If this hypothesis were to be correct, then the LSC population will continue to grow also after the start of the therapy, beyond the number present at the time of detection given by M in Eq. (15.10). Therefore, the probability of developing LSCs resistant to the drug would continue growing, according to the formula found in Eq. (15.10). But this clearly contradicts the evidence observed in the data coming from long clinical trials [49]. Thus, it must be that imatinib also affects the LSC population [50].

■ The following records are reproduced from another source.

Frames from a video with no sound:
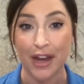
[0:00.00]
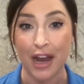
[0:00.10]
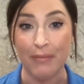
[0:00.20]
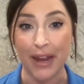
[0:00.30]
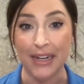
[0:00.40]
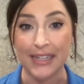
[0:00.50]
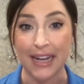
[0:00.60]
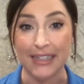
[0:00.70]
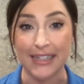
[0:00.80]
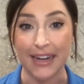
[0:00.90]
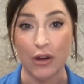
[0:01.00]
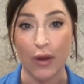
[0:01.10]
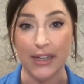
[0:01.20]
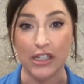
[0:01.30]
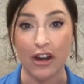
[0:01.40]
A beta testing
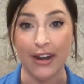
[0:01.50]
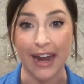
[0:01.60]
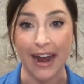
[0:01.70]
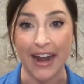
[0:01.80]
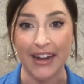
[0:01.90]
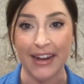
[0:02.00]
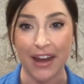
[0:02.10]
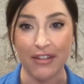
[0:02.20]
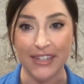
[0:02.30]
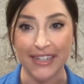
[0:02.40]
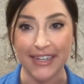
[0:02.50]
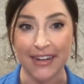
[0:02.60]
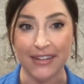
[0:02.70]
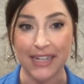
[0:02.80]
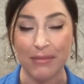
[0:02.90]
quick start guide and other
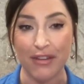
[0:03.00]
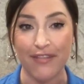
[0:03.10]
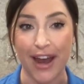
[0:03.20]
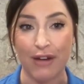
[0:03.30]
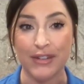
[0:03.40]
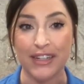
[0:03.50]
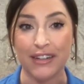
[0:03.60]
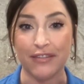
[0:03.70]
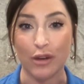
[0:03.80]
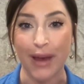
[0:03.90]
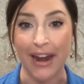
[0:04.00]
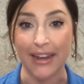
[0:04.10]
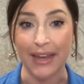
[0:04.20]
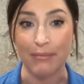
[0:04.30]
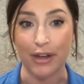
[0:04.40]
details can be found in the
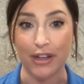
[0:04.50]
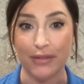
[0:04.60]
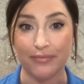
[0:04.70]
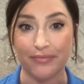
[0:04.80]
Flowmatic Gitbook.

A second nontrivial application considers the preferred mode of division of leukemic stem cells in CML. We have already seen that the mode of division chosen by the cancer stem cells will dramatically affect the dynamics of the tumor’s growth as well as the generation of drug resistance due to random point mutations. Interestingly, there appears to be a link between symmetric self-renewal and an inherent risk of cancer [51], while it has been observed that the preferred mode of division of healthy hematopoietic stem cells is given by asymmetric division: Their probability to divide asymmetrically, given by the parameter a in Eq. (15.10), has been estimated to be close to one, and generally a > 0.9 [52, 53]. By using again the data coming from the International Randomized Study of Interferon and STI571 (IRIS) clinical trial [49], it is possible to show that the amount of resistance found among patients is too small for the parameter a in the formula of Eq. (15.10) to be close to one. We must rather have a < 0.5 (see [46] for further details). Thus, the model allows us to infer that the LSCs should have a much lower than normal tendency to divide asymmetrically hence indicating a substantial shift toward an increased symmetric self-renewal among leukemic stem cells.

Conclusions

We have reviewed a few elements of the basic biology behind the development of drug resistance in cancer and some of the mathematical models found in the literature. Given the key role played by cancer stem cells in carrying long-term drug resistance, we have analyzed in some detail a recent stochastic model that includes the dynamics of stem cells among its elements, and a few applications of this model to CML have been considered. Interestingly, the formulas obtained with this model have also been recently used in predicting drug resistance to targeted therapy in colorectal cancer [54]. In conclusion, mathematical modeling has proven to be a useful tool for analyzing the dynamics of drug resistance.